START Data for review

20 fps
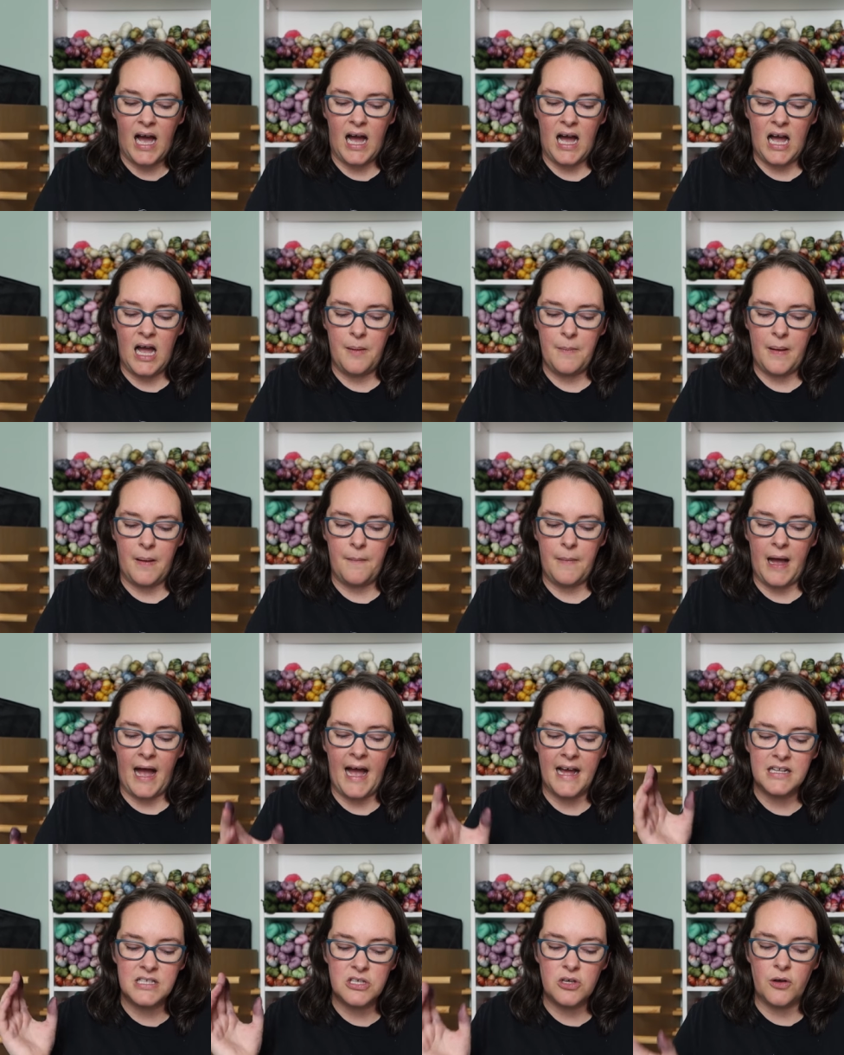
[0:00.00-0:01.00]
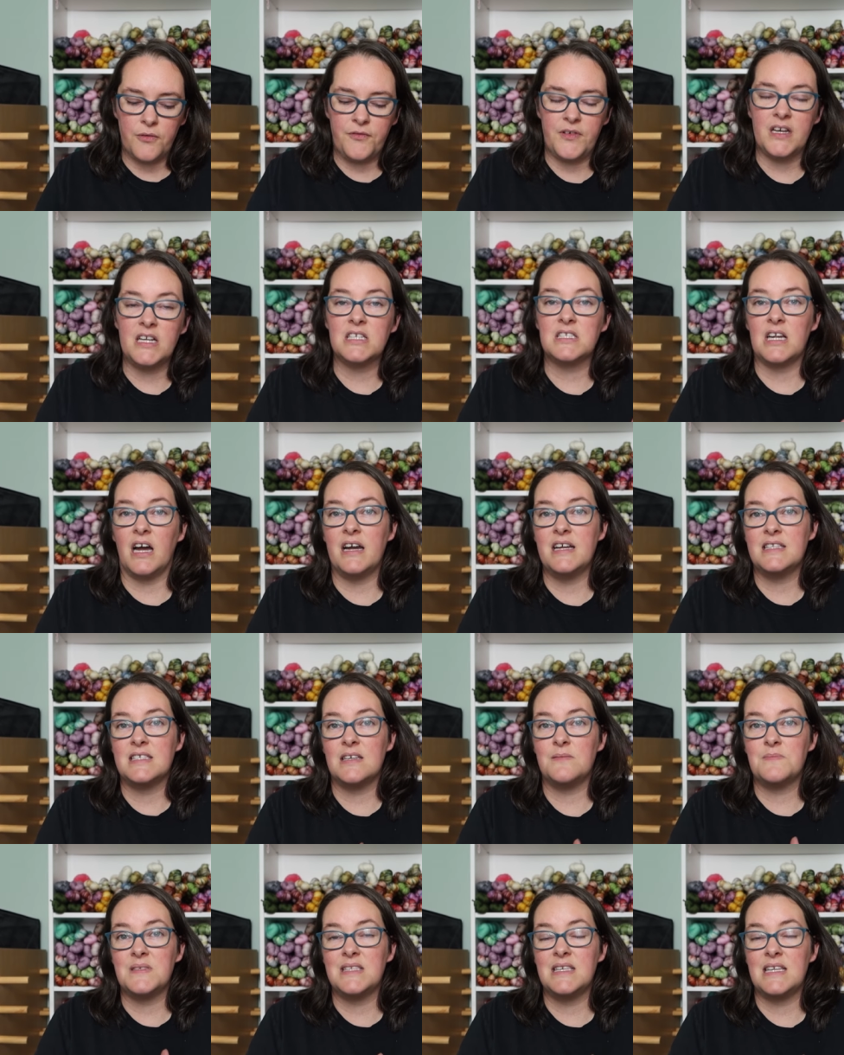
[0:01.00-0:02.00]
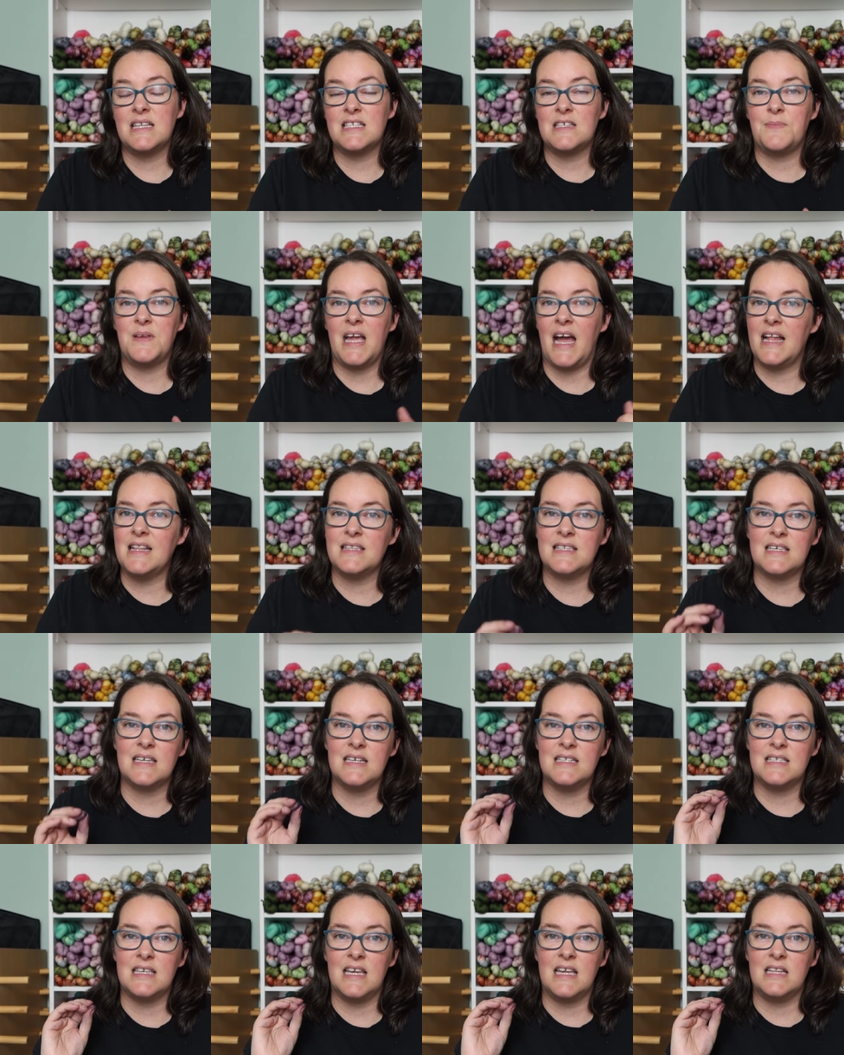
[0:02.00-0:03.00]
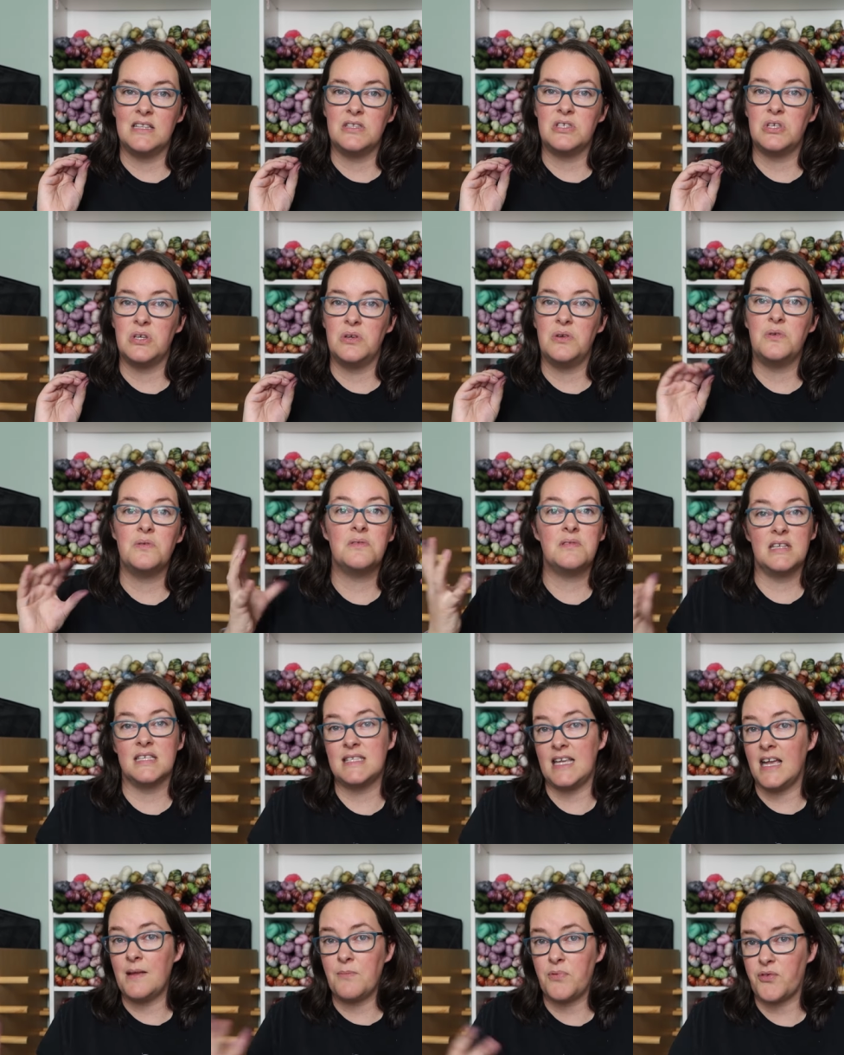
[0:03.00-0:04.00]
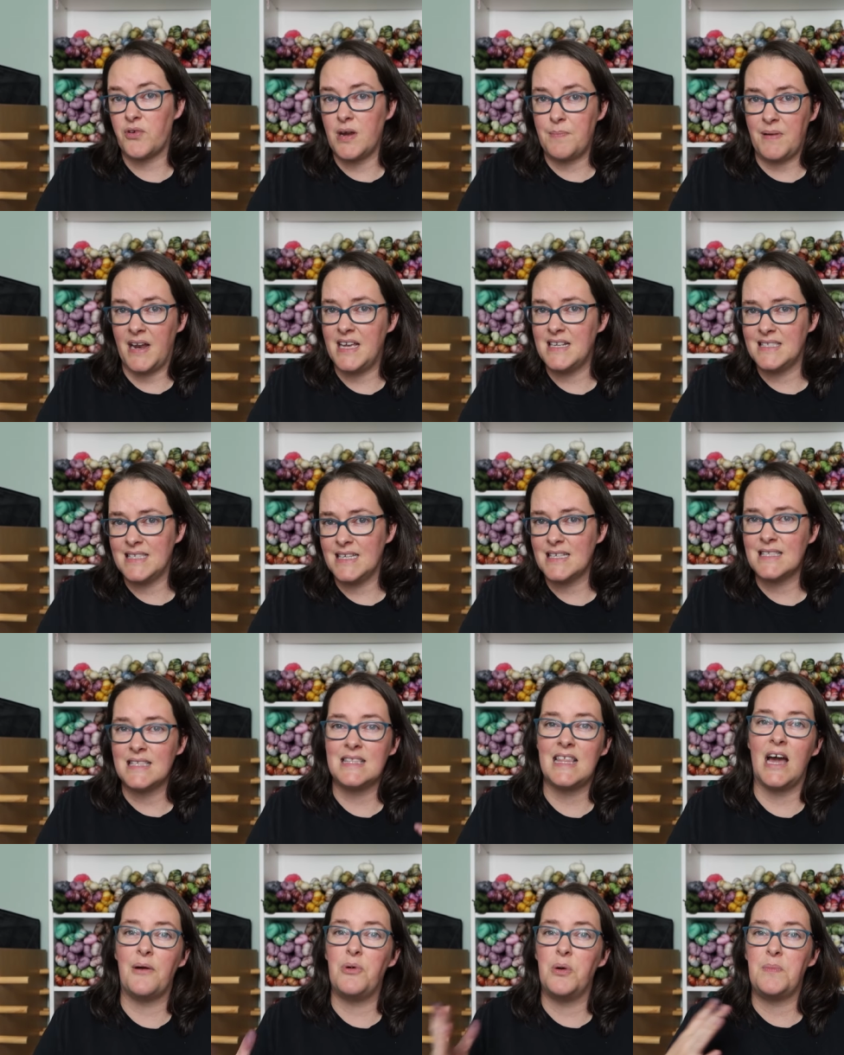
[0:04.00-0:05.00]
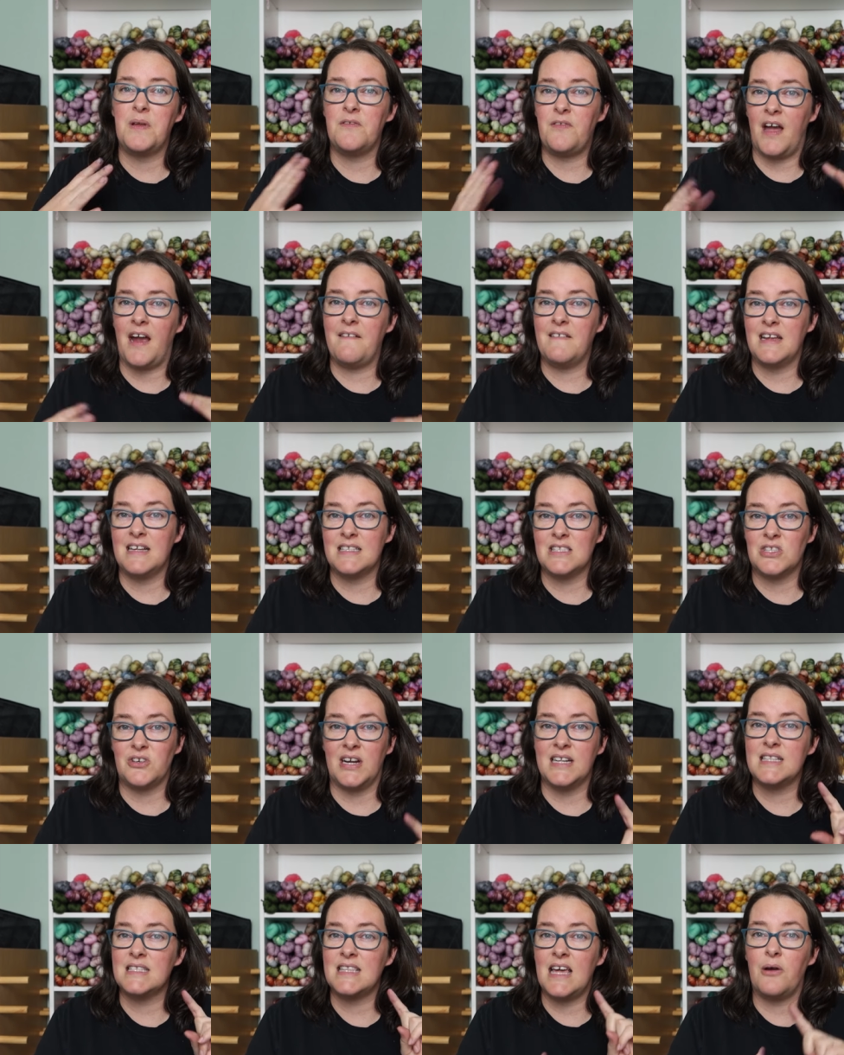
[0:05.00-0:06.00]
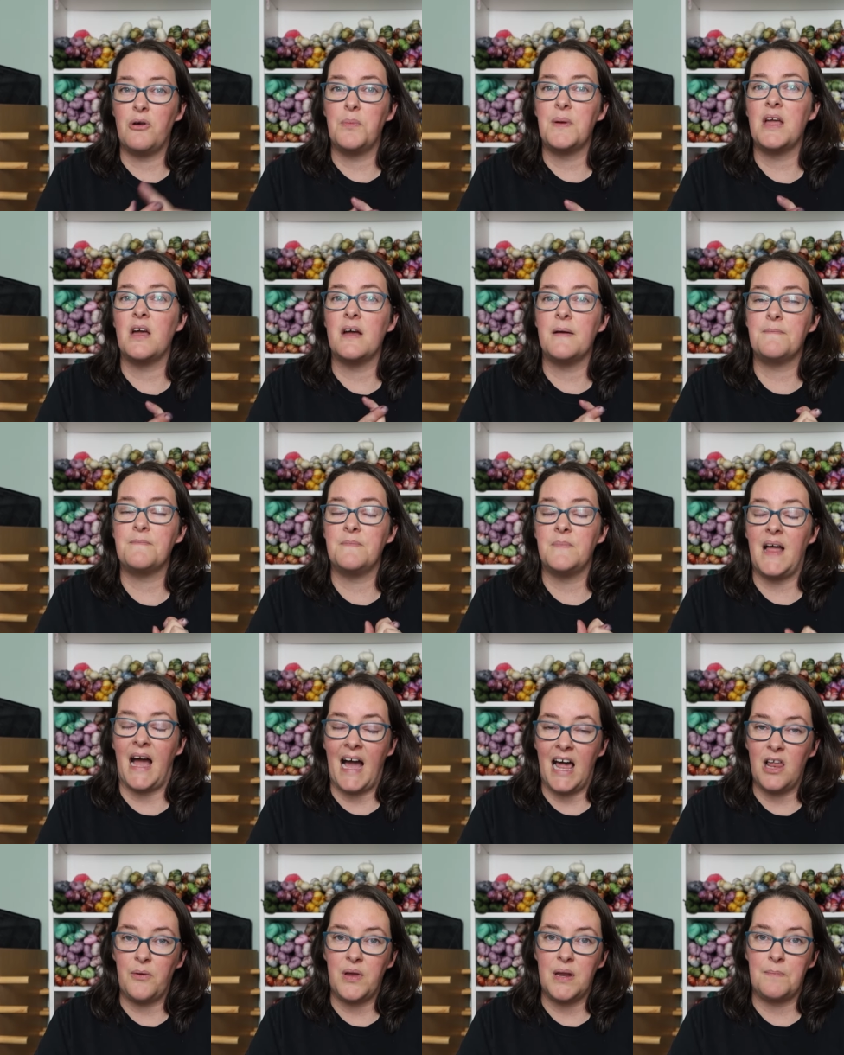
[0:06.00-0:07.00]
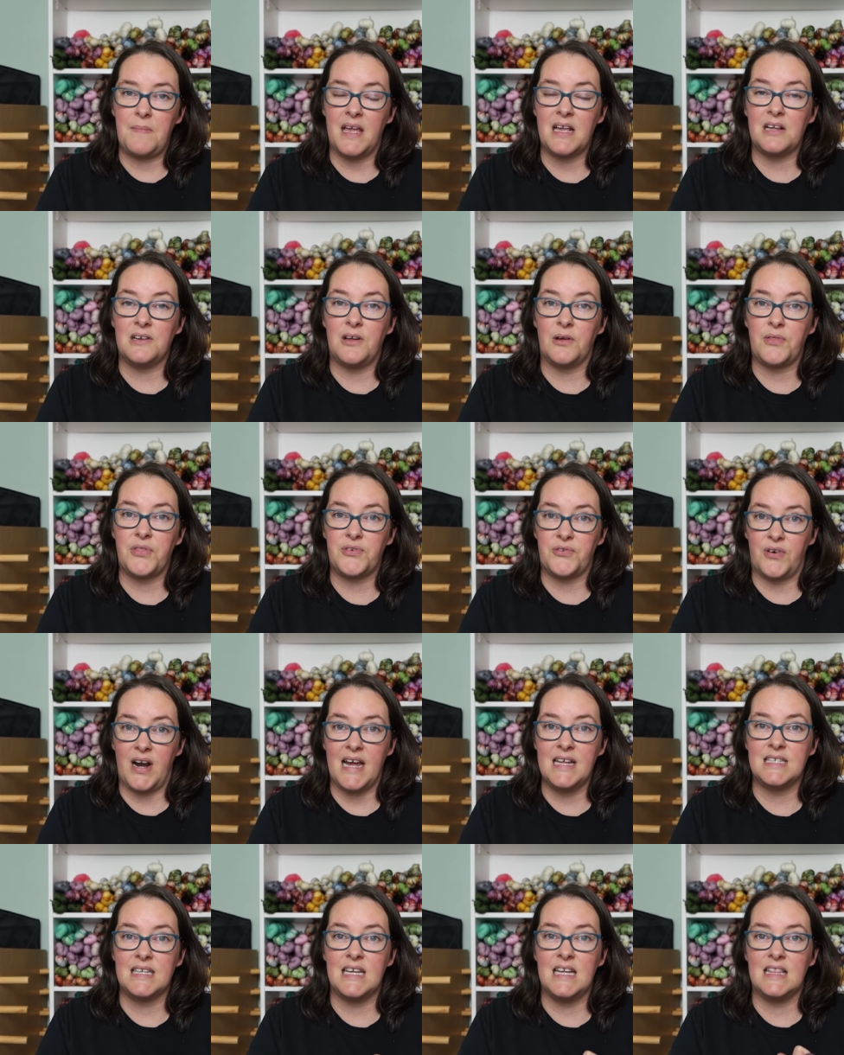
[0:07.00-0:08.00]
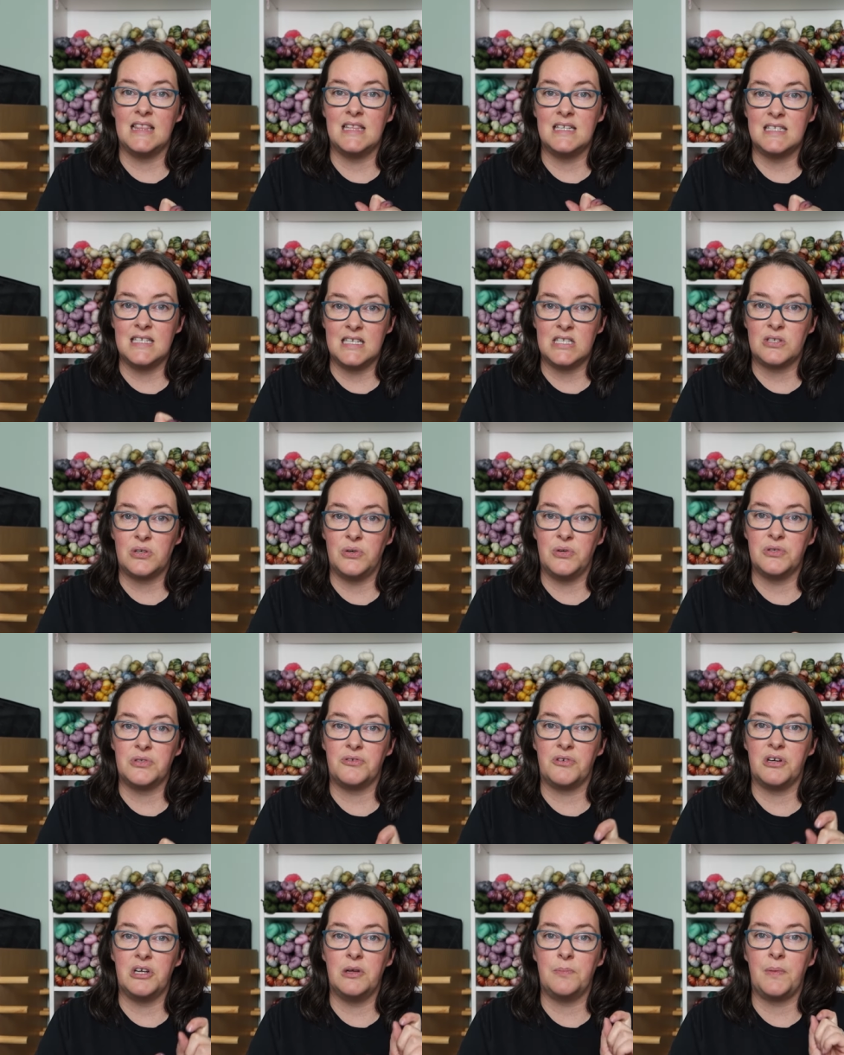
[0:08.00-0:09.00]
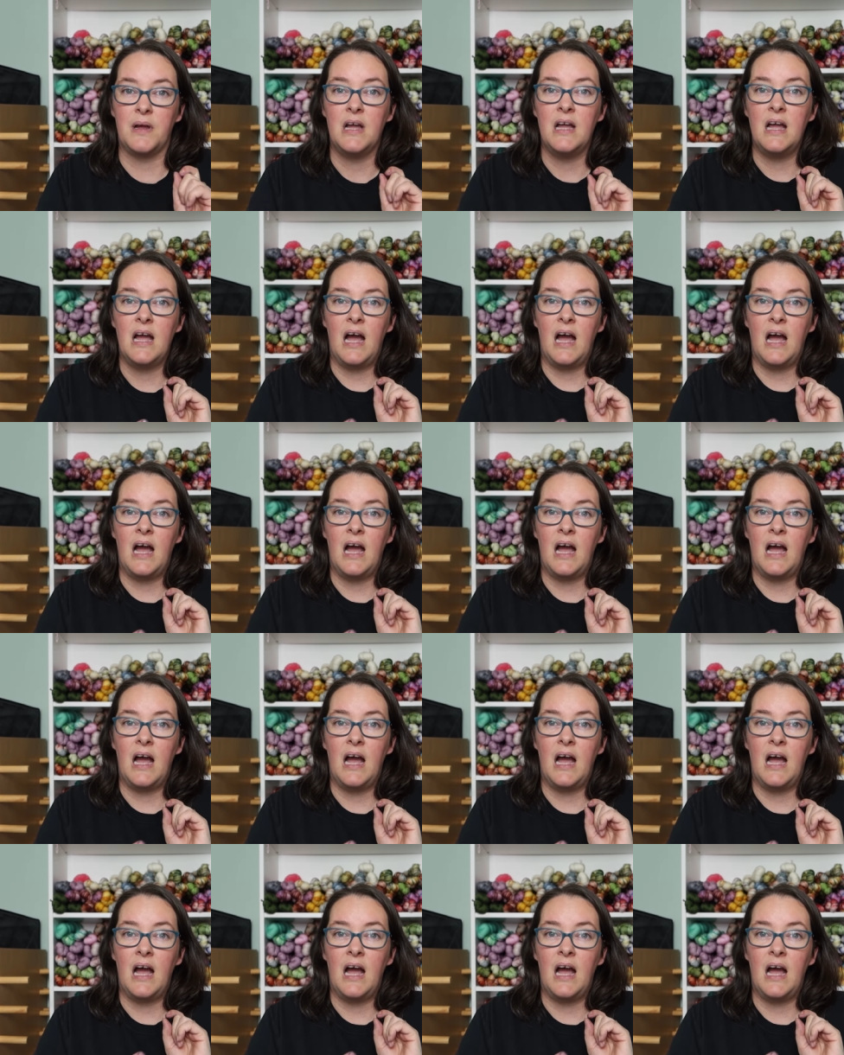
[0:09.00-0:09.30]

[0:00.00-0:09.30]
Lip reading: And your finished items need to be entered into the same three places. There will be various threads. There will be a Halloween make-along thread in the Discord group.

END Data for review

Copy each line above exactly. Images do not belong in the copy.

→ Answer box
20 fps
[0:00.00-0:01.00]
[0:01.00-0:02.00]
[0:02.00-0:03.00]
[0:03.00-0:04.00]
[0:04.00-0:05.00]
[0:05.00-0:06.00]
[0:06.00-0:07.00]
[0:07.00-0:08.00]
[0:08.00-0:09.00]
[0:09.00-0:09.30]

[0:00.00-0:09.30]
Lip reading: And your finished items need to be entered into the same three places. There will be various threads. There will be a Halloween make-along thread in the Discord group.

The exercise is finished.